Les nombreuses biographies du tsar Nicolas II qui ont été publiées après la première édition de cet ouvrage, les films documentaires qui lui ont été consacrés, n’insistent pas vraiment sur le contexte social et politique de la Russie sous le règne de celui que l’on appellera à la fin de son règne, Nicolas le sanglant. On assiste habituellement sur son sens de la famille, sur l’amour qu’il porte à la tsarine, sur ses talents de photographe et sur son profond patriotisme. Et c’est sans doute ce qui le conduit, à deux reprises, en 1904, comme en 1914, à engager l’empire dans des guerres que l’économie russe était incapable d’assumer, d’autant plus que le pays ne disposait pas de la structure administrative efficace indispensable pour mener à bien une militarisation de la société.
Cette biographie présente un tsar clairement dépassé par des événements trop grands pour lui, pour lequel on peut éprouver une certaine empathie, et à certains égards de la pitié. Il n’était pas un homme de pouvoir, mais son entêtement à vouloir maintenir le système autocratique, hérité de son père Alexandre III, et de la plupart de ses prédécesseurs, lui a été fatal.
L’ouvrage est également riche de détails sur cette période qui précède l’entrée en guerre de 1914, avec les rapports de force politiques qui s’expriment au sein de la douma concédée après la révolution de 1905. Encore une fois, le tsar Nicolas II n’a pas compris ce qui pouvait se passer, et notamment le fait que insensiblement, une partie significative de la société russe avait déjà évacué de ses schémas mentaux la référence au tsarisme.

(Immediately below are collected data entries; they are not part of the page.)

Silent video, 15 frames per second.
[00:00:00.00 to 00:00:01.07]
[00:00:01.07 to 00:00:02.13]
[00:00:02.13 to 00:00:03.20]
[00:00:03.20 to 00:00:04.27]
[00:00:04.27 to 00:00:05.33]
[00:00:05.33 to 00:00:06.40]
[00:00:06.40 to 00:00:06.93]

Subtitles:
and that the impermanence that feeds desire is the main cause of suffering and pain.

L’exécution ou l’assassinat, comme on voudra, de la famille impériale, qu’elle ait été totale ou incomplète, s’inscrit dans la logique politique de rupture que le pouvoir bolchevique voulait imposer. Il fallait tirer un trait sur le tsarisme en mettant fin à une dynastie. Alors peut-être que l’exécution s’est faite sous le coup de la nécessité, peut-être avec une décision prise au niveau local, tant il est vrai qu’en juillet 1918, en pleine guerre civile, l’existence du tsar pouvait apparaître comme menaçante. De plus, des forces blanches, et notamment la fameuse légion tchèque, se trouvait à quelques journées de cheval de Ekaterinbourg.

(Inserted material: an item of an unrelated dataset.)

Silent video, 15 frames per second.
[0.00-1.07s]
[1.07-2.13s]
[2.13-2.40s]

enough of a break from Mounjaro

La libération du tsar et de sa famille par les blancs aurait sans doute porté un coup fatal au pouvoir bolchevique et très probablement incité les forces occidentales à apporter un soutien beaucoup plus déterminé aux armées blanches de Denikine.
Au moment où l’on a souvent tendance à développer un registre compassionnel face aux convulsions de l’histoire, cet ouvrage qui présente les rapports de force dans la Russie prérévolutionnaire n’est pas dénué d’utilité. Il permettra aux professeurs et aux étudiants de remettre en perspective historique la fin de la dynastie des Romanov et les débuts de la Russie soviétique.